The giant question now is can the current demand and revenue strength hold, and for how long? During most of 2022, and so far in 2023, travel has been perhaps the healthiest sector in the U.S. economy. That’s after being the most troubled sector in 2020 and 2021. Americans are currently spending their disposable income on beach vacations and dinner reservations, not home decorations and garage door installations. For that matter, they’re now paying less at gas stations. Maybe that’s a new norm. Maybe not. Maybe a recession looms. Maybe the economy holds solid, supported by a strong job market. Airlines, for sure, are hiring.
Amid this uncertainty, the industry will fight its cost war on several fronts, working to eventually restore normalized levels of aircraft utilization, while also adding new planes offering greater cost efficiency, like Boeing 737 Maxes and 787s, and Airbus A320neos and A220s. They’ll work on sustaining their revenue momentum as well, with new ancillary, merchandising, and distribution strategies.
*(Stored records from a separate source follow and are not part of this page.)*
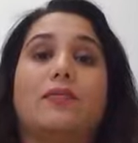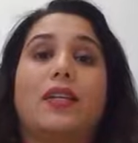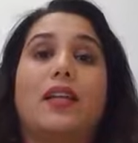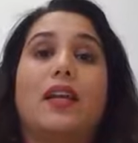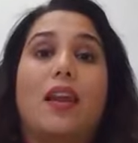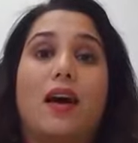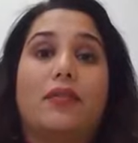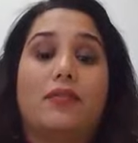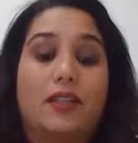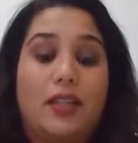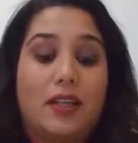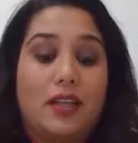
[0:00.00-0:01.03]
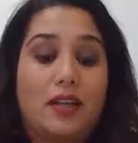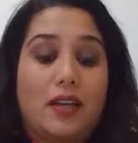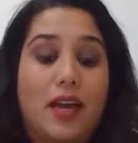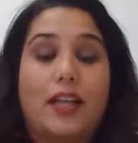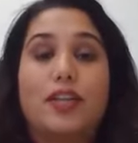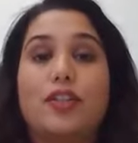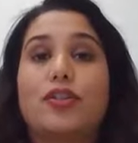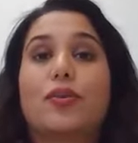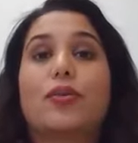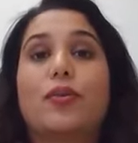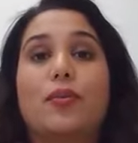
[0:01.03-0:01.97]
we love the age
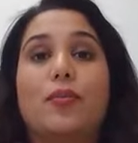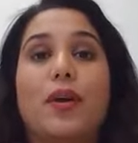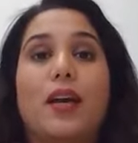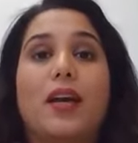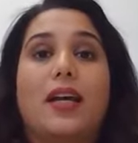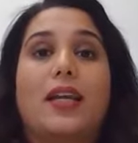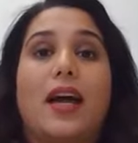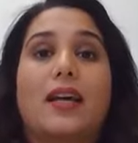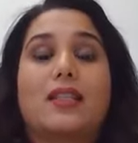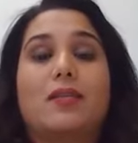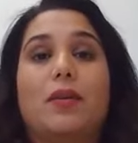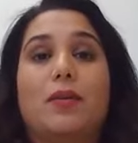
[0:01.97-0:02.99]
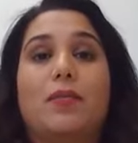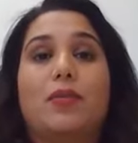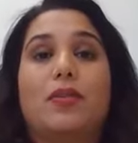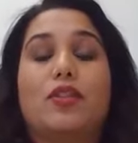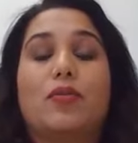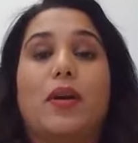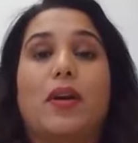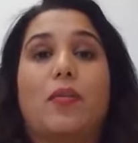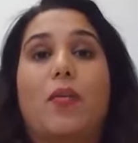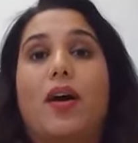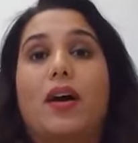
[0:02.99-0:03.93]
group. It has to be between
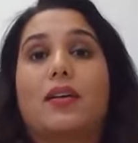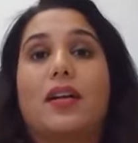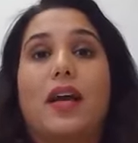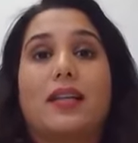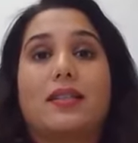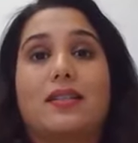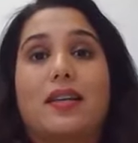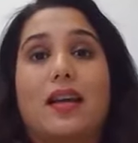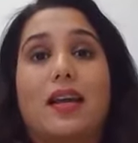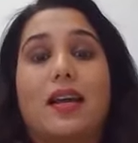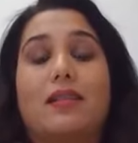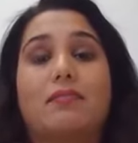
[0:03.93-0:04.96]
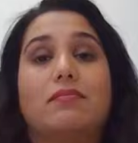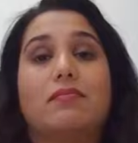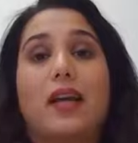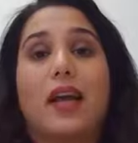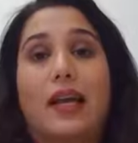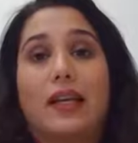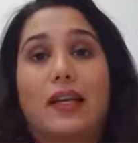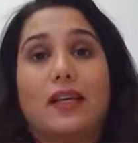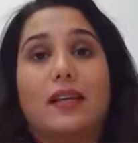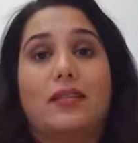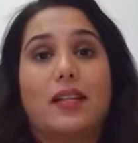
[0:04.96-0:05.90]
21 and say
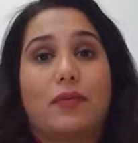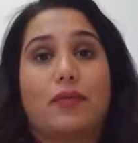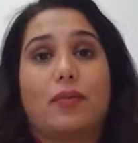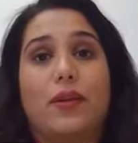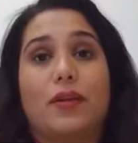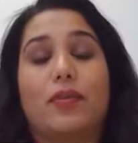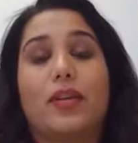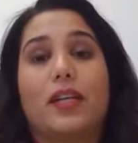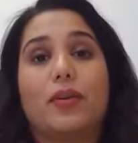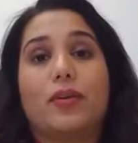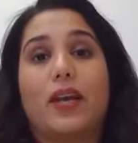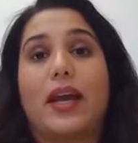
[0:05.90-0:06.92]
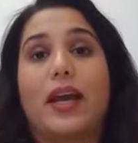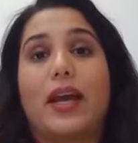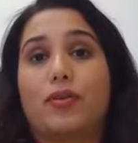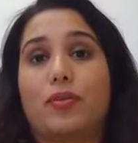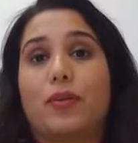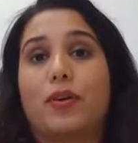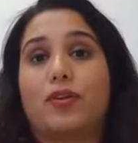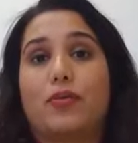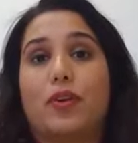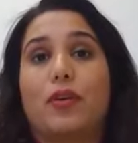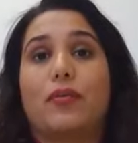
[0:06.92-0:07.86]
80. That would be a really good age group,
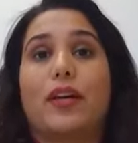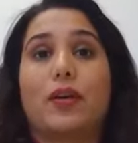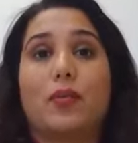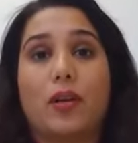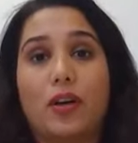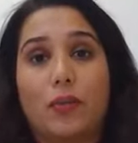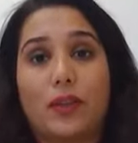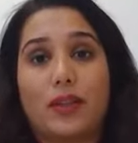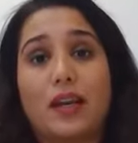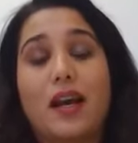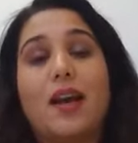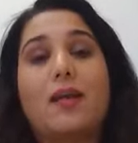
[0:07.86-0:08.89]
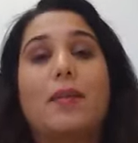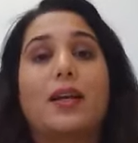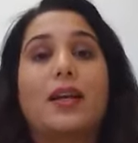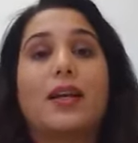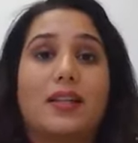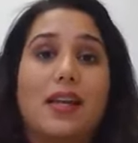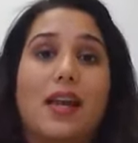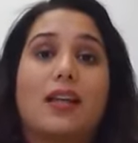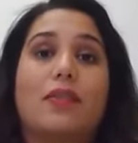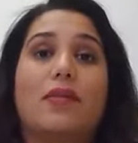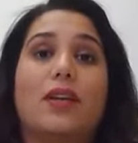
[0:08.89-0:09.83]
because we know we can work with it. But
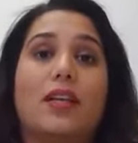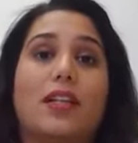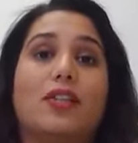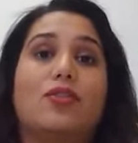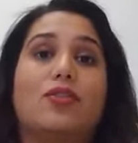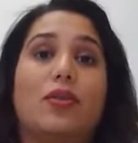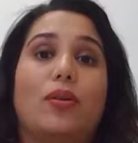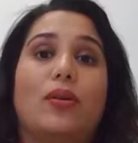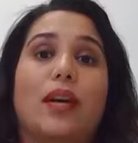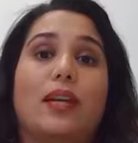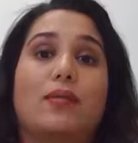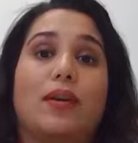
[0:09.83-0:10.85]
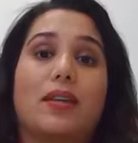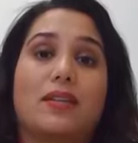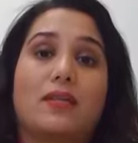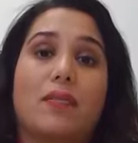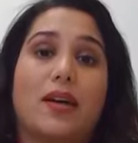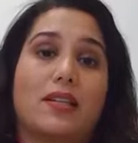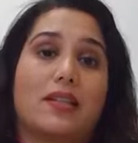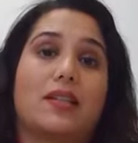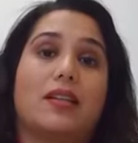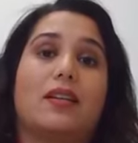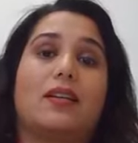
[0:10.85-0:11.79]
again, we need to look at
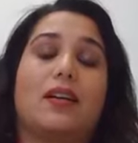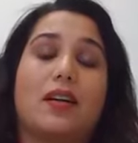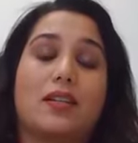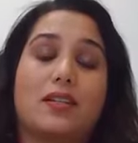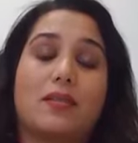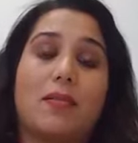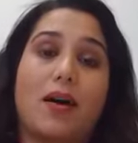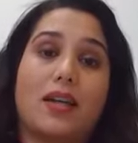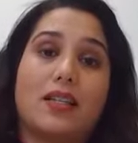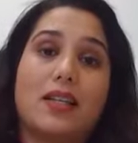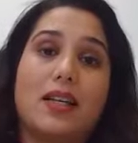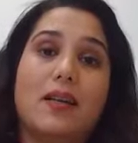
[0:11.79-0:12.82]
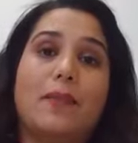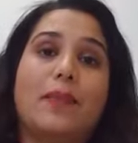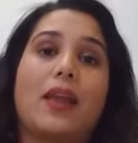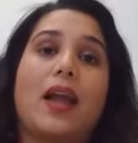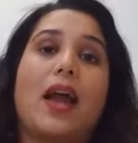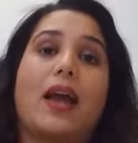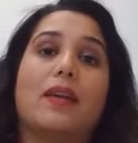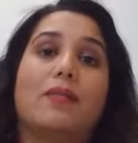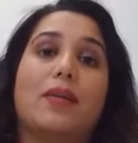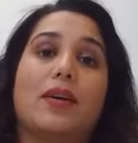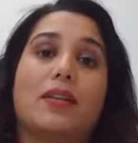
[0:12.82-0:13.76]
customizing
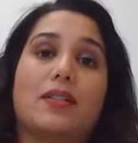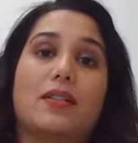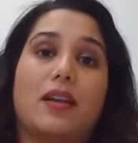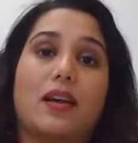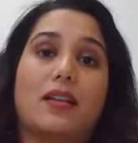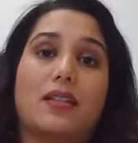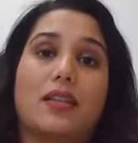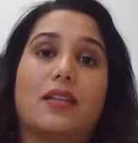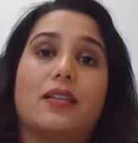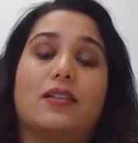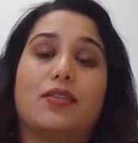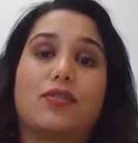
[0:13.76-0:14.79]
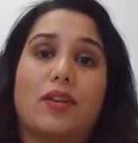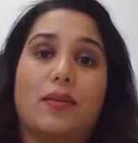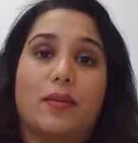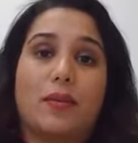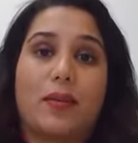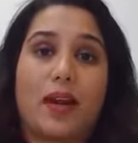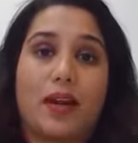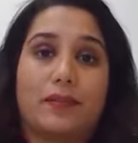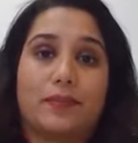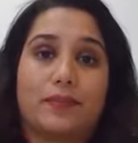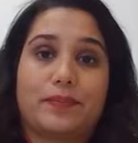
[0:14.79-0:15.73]
and personalizing the treatment plan.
Lots of new alliances and partnerships are in development (a United-Air Canada joint venture, for one). Route networks, meanwhile, have changed a lot since 2019. American, for example, greatly downsized its footprint in Chicago, Los Angeles, and Philadelphia while adding capacity in fast-growing cities like Austin, Nashville, and — most importantly — its prized hub in the booming Dallas-Fort Worth metroplex. United and Delta, with more widebodies to work with, have aggressively expanded across the Atlantic to Europe, India, Africa, and the Middle East. Southwest and JetBlue have reduced their presence in Florida. Alaska has prioritized Seattle while shrinking in California. Southwest opened 18 new stations. And so on.
The current January-to-March quarter, remember, tends to be the weakest quarter of the year for U.S. airlines. But it’s typically the best quarter of the year for Florida and Caribbean routes. We’ll see who has the best margins for first quarter sometime in May. For now, enjoy your trophy, Allegiant!